We're In This Together
Coronavirus is and will continue to be a consequential external driver in a global economic slowdown. Countries around the world are imposing government curfews, travel restrictions, and strict stay-at-home orders. This immediate response has brought the world economy to a near halt. The majority of us have never experienced a series of events like this and we must adapt rapidly to the ever-changing environment. So far, many of us have seen or experienced the current impact as we witness governments, communities, and corporations acclimate the current economic environment.
It is too early to tell the long-term economic impact from the COVID-19 pandemic, however, we can analyze the current impact. There has been a domino effect from an immediate economic slowdown across the globe. Large-scale demand shocks have rattled the world economy. Countless countries have closed their borders for 14-30 days and people are not traveling. Airlines have had to cancel numerous flights as its’ planes sit idle. Additionally, many factories sit unproductive impacting supply chains. Small and large businesses have been forced to lay off or furlough employees to prevent the business from going under. According to Bloomberg, more than 50 countries have cut borrowing interest rates with hope this would encourage economic investment. The world has never witnessed a rapid economic slowdown to this scale from an external cause and a lot of uncertainty remains as new data is released each day.
The United States’ government has passed the largest stimulus spending bill in hopes to curb the economic ramifications of government-imposed quarantines and a global economic slowdown. As a result of businesses unable to pay workers due to lack of business, over 3 million people filed for unemployment in a report published by the United States’ Labor Department in the 4th week of March. The stimulus sending checks worth $1,200 to individual Americans making $75,000 or less based on 2018 tax filings. The amount sent by the government will decrease in correlation with amounts earned above $75,000. Individuals will also earn an additional $500 for every child claimed as a dependent. Additionally, the spending bill will also be diversified amongst loan programs for small businesses, funding for cities and states, hospitals, and a substantial boost to unemployment insurance. The government hopes this will ignite the economy long enough to keep the momentum of a moving economy.

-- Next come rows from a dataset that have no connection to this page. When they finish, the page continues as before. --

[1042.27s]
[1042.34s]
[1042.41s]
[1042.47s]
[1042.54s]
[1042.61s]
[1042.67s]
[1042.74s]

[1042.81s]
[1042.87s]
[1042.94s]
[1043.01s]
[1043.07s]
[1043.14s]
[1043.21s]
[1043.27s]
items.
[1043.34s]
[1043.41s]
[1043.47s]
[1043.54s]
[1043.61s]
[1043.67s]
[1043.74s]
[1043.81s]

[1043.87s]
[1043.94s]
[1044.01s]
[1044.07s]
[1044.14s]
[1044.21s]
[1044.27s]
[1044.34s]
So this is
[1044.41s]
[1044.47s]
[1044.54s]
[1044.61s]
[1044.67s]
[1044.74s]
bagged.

Corporations and businesses around the world are asking their employees to work remotely or forced to temporarily close businesses to adhere to social distancing recommendations. For large corporations, employees working remotely may not severely impact business or the income of the employees, however, for smaller businesses, that operate on slim margins and/or hourly employees, this could become a considerable issue. Luckily, the United States has seen a trend of large corporations helping its’ hourly employees and the communities in which they are based. According to a report from Axios, Microsoft, Twitter, Amazon, Google, and Facebook have committed to continue to pay its’ hourly employees regardless of their services being provided or not. In addition to this, Amazon will donate $5 million to help small businesses impacted by less business including a one-month rent subsidy to the business which operates within its’ office buildings. This leadership from large corporations reflects a positive image to its’ employees, consumers, and the communities in which they operate.
As we move forward through the unpredictable future, we should continue the support of our communities and local businesses. Economic recovery will be most successful when there is a trifecta of effort from individuals, corporations, and governments. The support of local businesses is crucial for local economies and the people they employ. We are in this together, and we must remain positive for our future and our community’s future.